Wien (OTS) - "Der Staat verbaut sich derzeit selbst die Chance, großzügige Spenden für Soziales, Forschung und Entwicklung zu lukrieren, weil Spenden in diesem Bereich nur zum Teil von der Steuer absetzbar sind", kritisiert Team Stronach Klubobfrau Kathrin Nachbaur. "Wir brauchen eine Anhebung der Grenze bei der steuerlichen Absetzbarkeit auf internationale Standards - denn die Spendenwilligkeit für sinnvolle Projekte in unserem Land ist ja da!", so Nachbaur. Dazu brauche es aber auch eine Änderung des Stiftungsrechts. "Die derzeitige Grenze muss angehoben werden! 10 Prozent ist zu niedrig!", erklärt die Team Stronach Klubobfrau.
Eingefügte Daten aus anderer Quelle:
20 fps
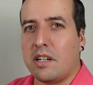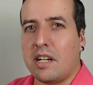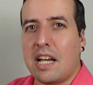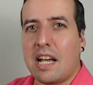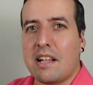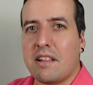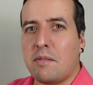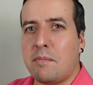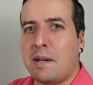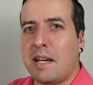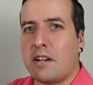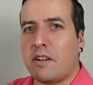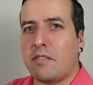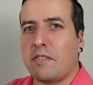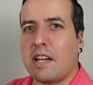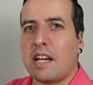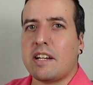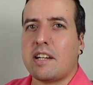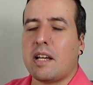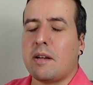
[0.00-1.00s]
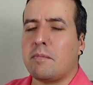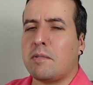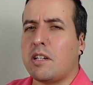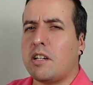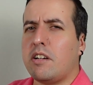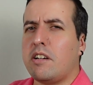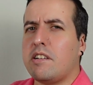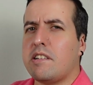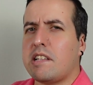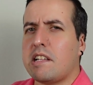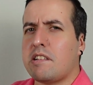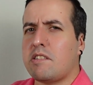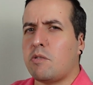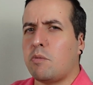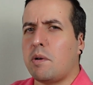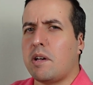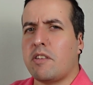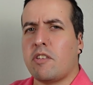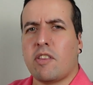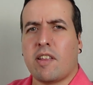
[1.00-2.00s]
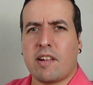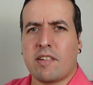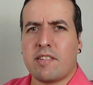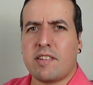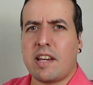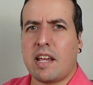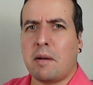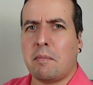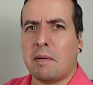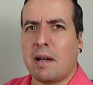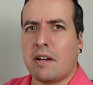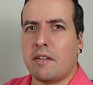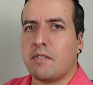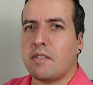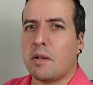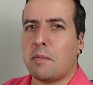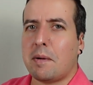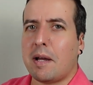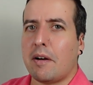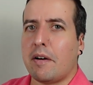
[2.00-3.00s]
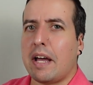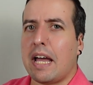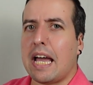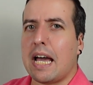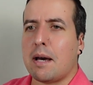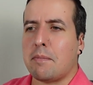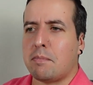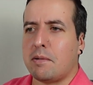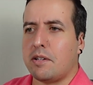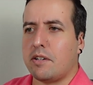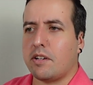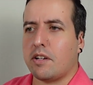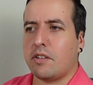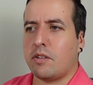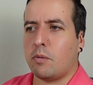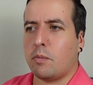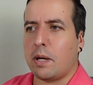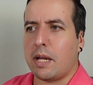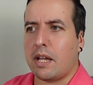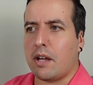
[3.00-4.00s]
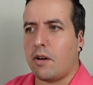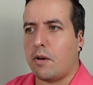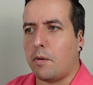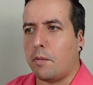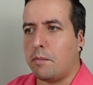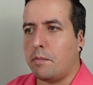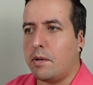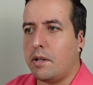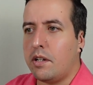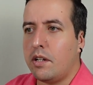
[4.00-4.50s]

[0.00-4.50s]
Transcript: As a matter of fact, I'm curious as to whether that stain might have somehow happened on the way home.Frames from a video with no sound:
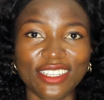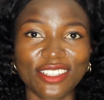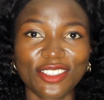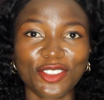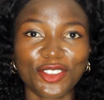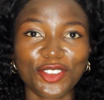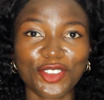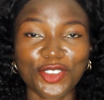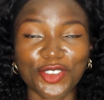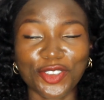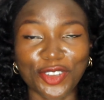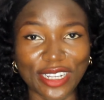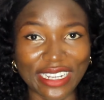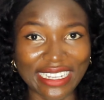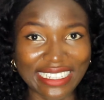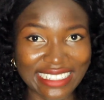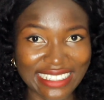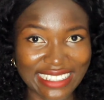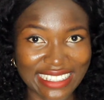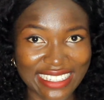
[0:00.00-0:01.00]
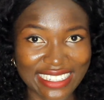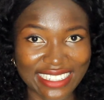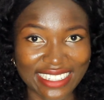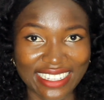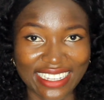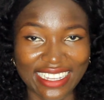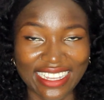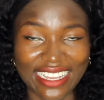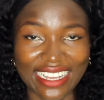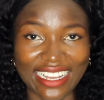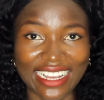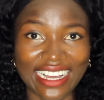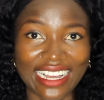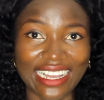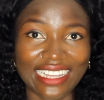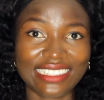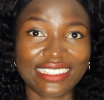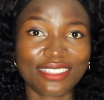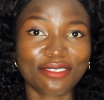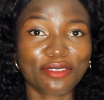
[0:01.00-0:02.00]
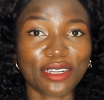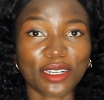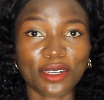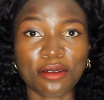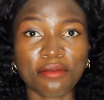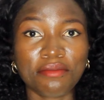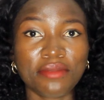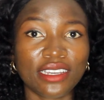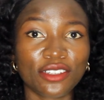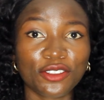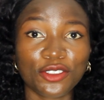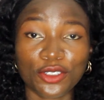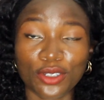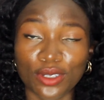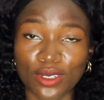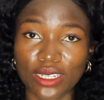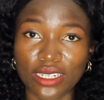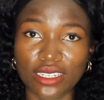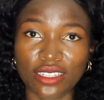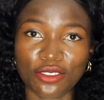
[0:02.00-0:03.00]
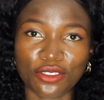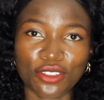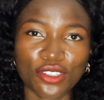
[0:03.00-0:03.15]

stressed, I'd recommend journaling.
"Ob Hannes Androsch, Dietrich Mateschitz oder Franz Stronach - um nur einige der Millionäre im Land zu nennen - sie alle haben mehrfach sehr großzügig in ihre Tasche gegriffen und Forschungseinrichtungen, etc. unterstützt", erinnert Nachbaur. Dies müsse auch die Politik erkennen und die Obergrenze für die Absetzbarkeit von Spenden deutlich anheben - "dies zum Wohle unseres Landes", so Nachbaur.